2.7.1 ODBC messages: `Result with info'

If an ODBC operation returns `with info', the info is extracted from the interface and handled to the Prolog message dispatcher print_message/2. The level of the message is informational and the term is of the form:

odbc(State, Native, Message)
Here, State is the SQL-state as defined in the ODBC API, Native is the (integer) error code of the underlying data source and Message is a human readable explanation of the message.

2.7.2 ODBC errors

If an ODBC operation signals an error, it throws the exception error(odbc(State, Native, Message), _). The arguments of the odbc(3) term are explained in section 2.7.1.

In addition, the Prolog layer performs the normal tests for proper arguments and state, signalling the conventional instantiation, type, domain and resource exceptions.

2.8 ODBC implementations

There is a wealth on ODBC implementations that are completely or almost compatible to this interface. In addition, a number of databases are delivered with an ODBC compatible interface. This implies you get the portability benefits of ODBC without paying the configuration and performance price. Currently this interface is, according to the PHP documentation on this subject, provided by Adabas D, IBM DB2, Solid, and Sybase SQL Anywhere.

2.8.1 Using unixODBC

The SWI-Prolog ODBC interface was developed using unixODBC and MySQL on SuSE Linux.

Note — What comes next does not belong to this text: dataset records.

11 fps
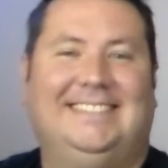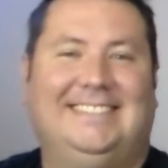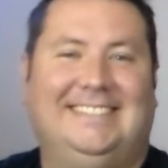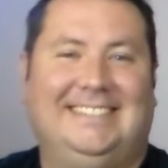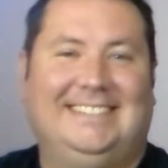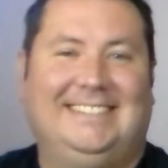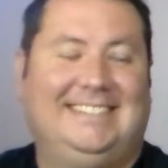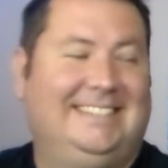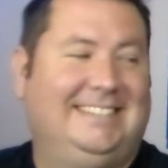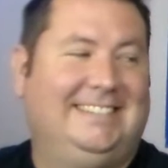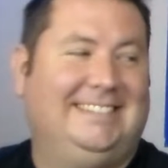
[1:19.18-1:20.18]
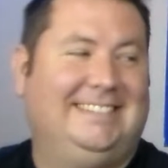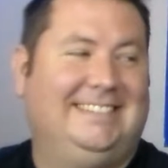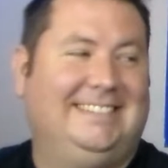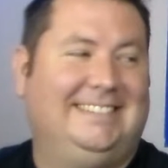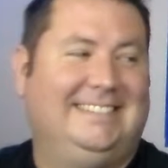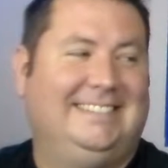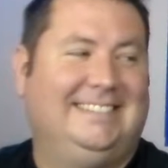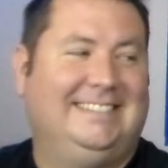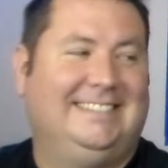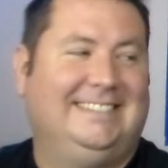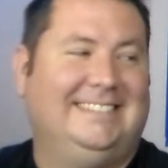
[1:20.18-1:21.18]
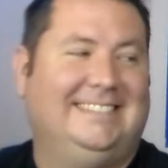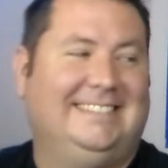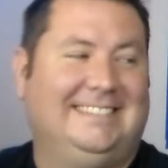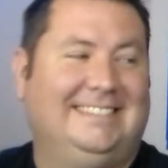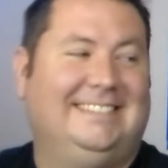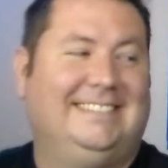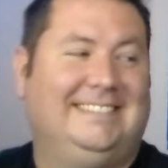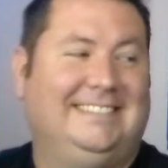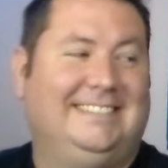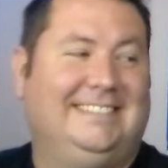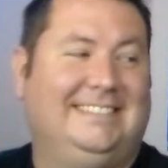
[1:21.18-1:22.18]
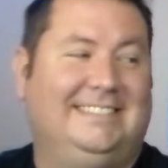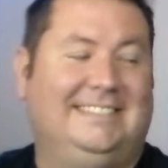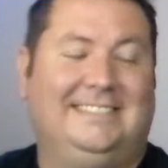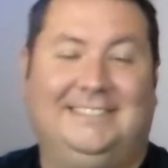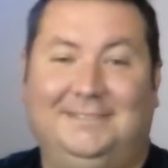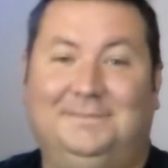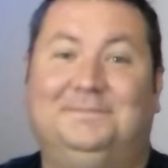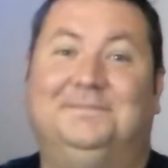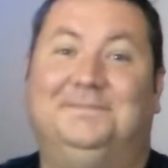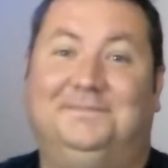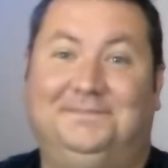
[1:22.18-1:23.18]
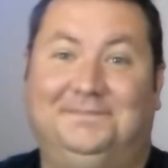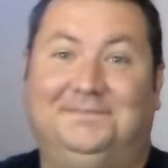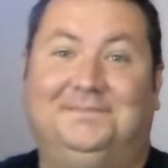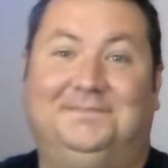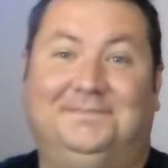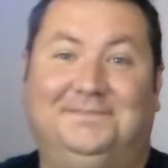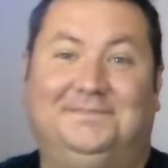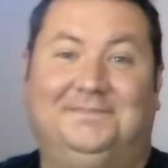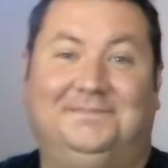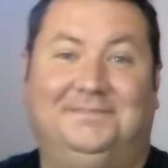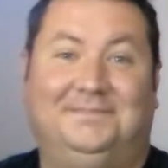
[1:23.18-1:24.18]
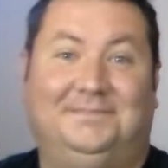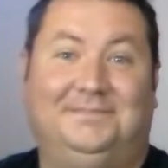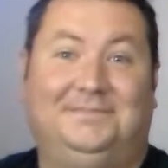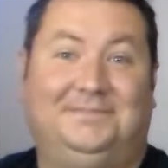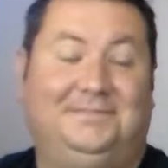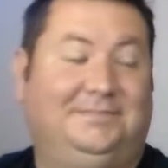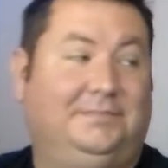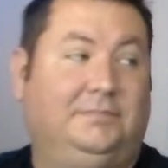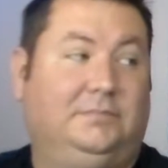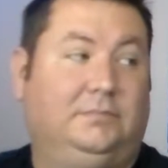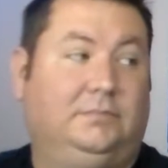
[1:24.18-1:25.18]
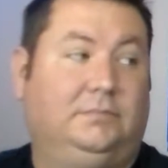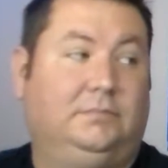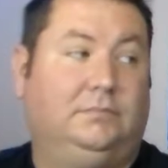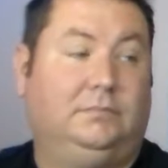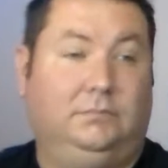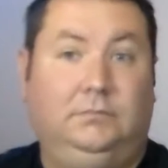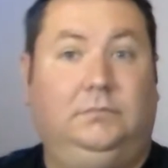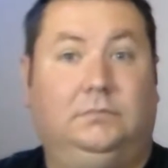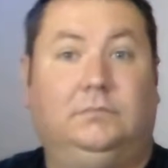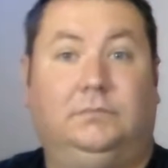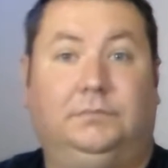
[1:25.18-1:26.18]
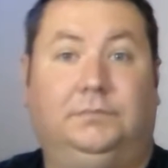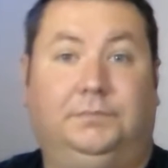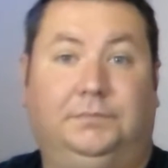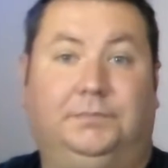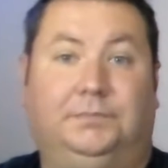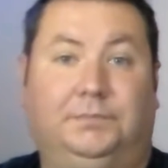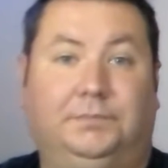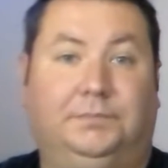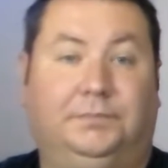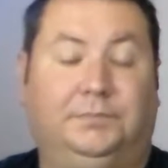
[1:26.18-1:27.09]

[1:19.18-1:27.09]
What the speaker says: This person isn't speaking.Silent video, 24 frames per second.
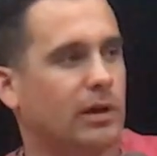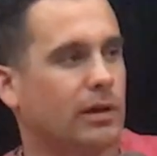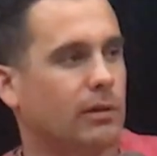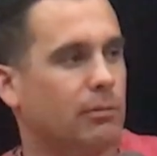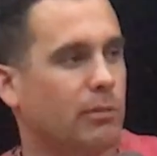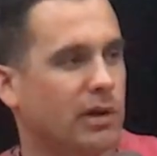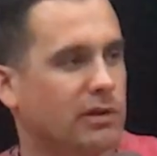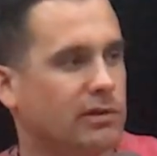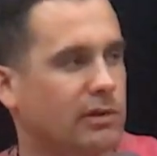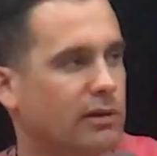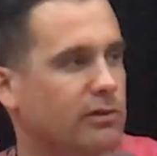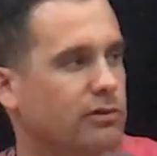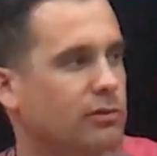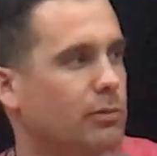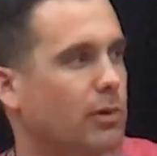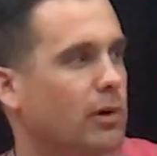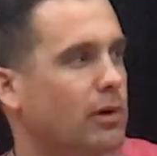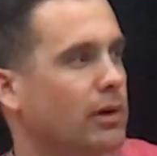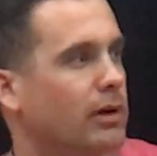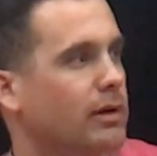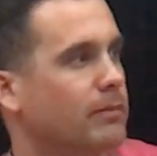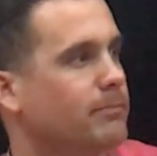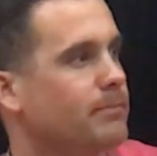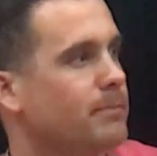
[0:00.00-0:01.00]
in my
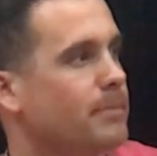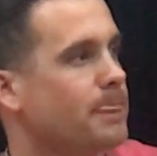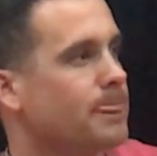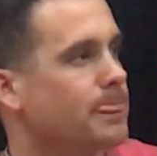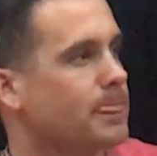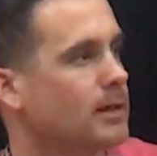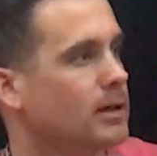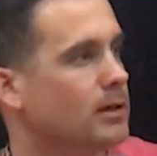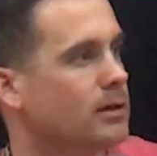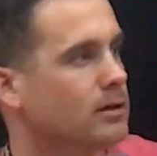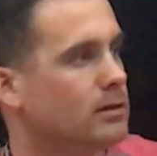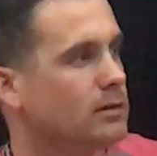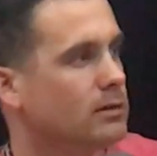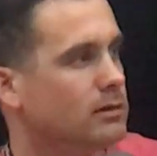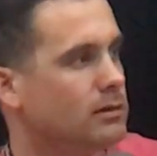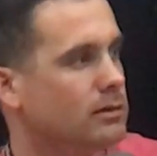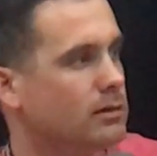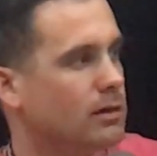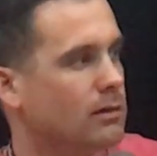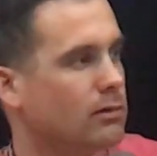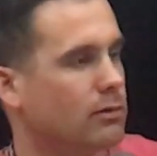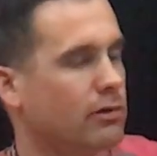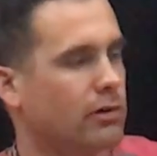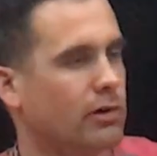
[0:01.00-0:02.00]
testimony
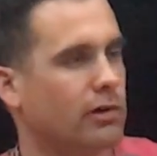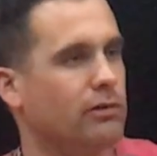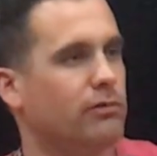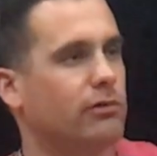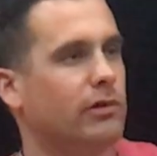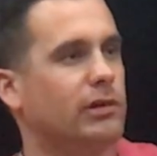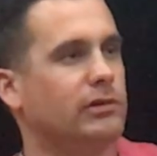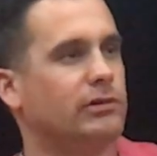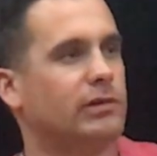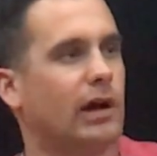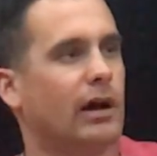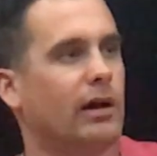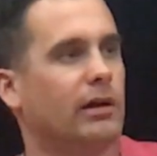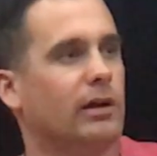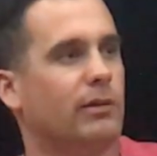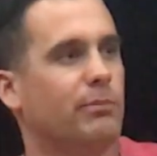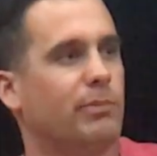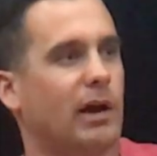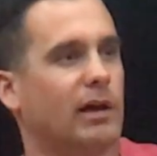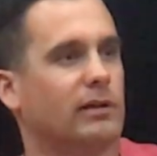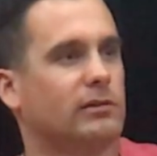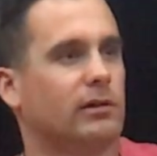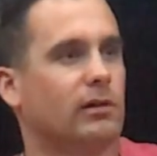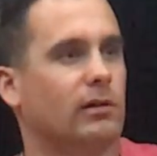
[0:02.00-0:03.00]
that will really reach out and
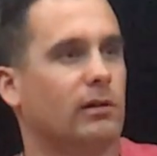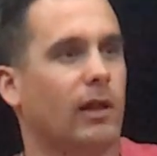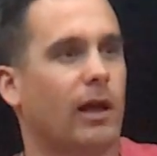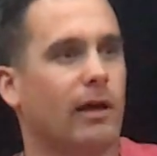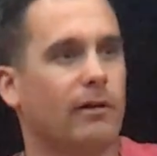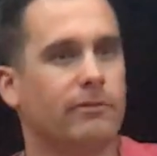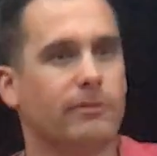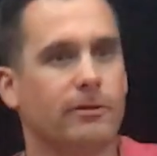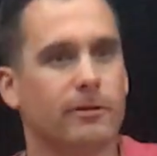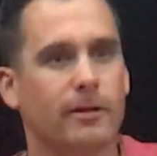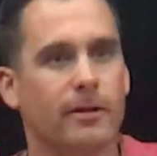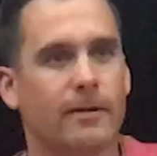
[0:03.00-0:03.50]
impact their life.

2.8.2 Using Microsoft ODBC

On MS-Windows, the ODBC interface is a standard package, linked against odbc32.lib.

2.9 Remaining issues

The following issues are indentified and waiting for concrete problems and suggestions.

NULL data
How to represent NULL in Prolog. We have seen the atom $Null$ and the compound term 'NULL'(_).

3 Installation

3.1 Unix systems

Installation on Unix system uses the commonly found configure, make and make install sequence. SWI-Prolog should be installed before building this package. If SWI-Prolog is not installed as pl, the environment variable PL must be set to the name of the SWI-Prolog executable. Installation is now accomplished using:


% ./configure
% make
% make install

This installs the foreign libraries in $PLBASE/lib/$PLARCH and the Prolog library files in $PLBASE/library, where $PLBASE refers to the SWI-Prolog `home-directory'.

Footnotes

note-1
Is this right?
note-2
The code is prepared to maintain a cache of statements. Practice should tell us whether it is worthwhile activating this.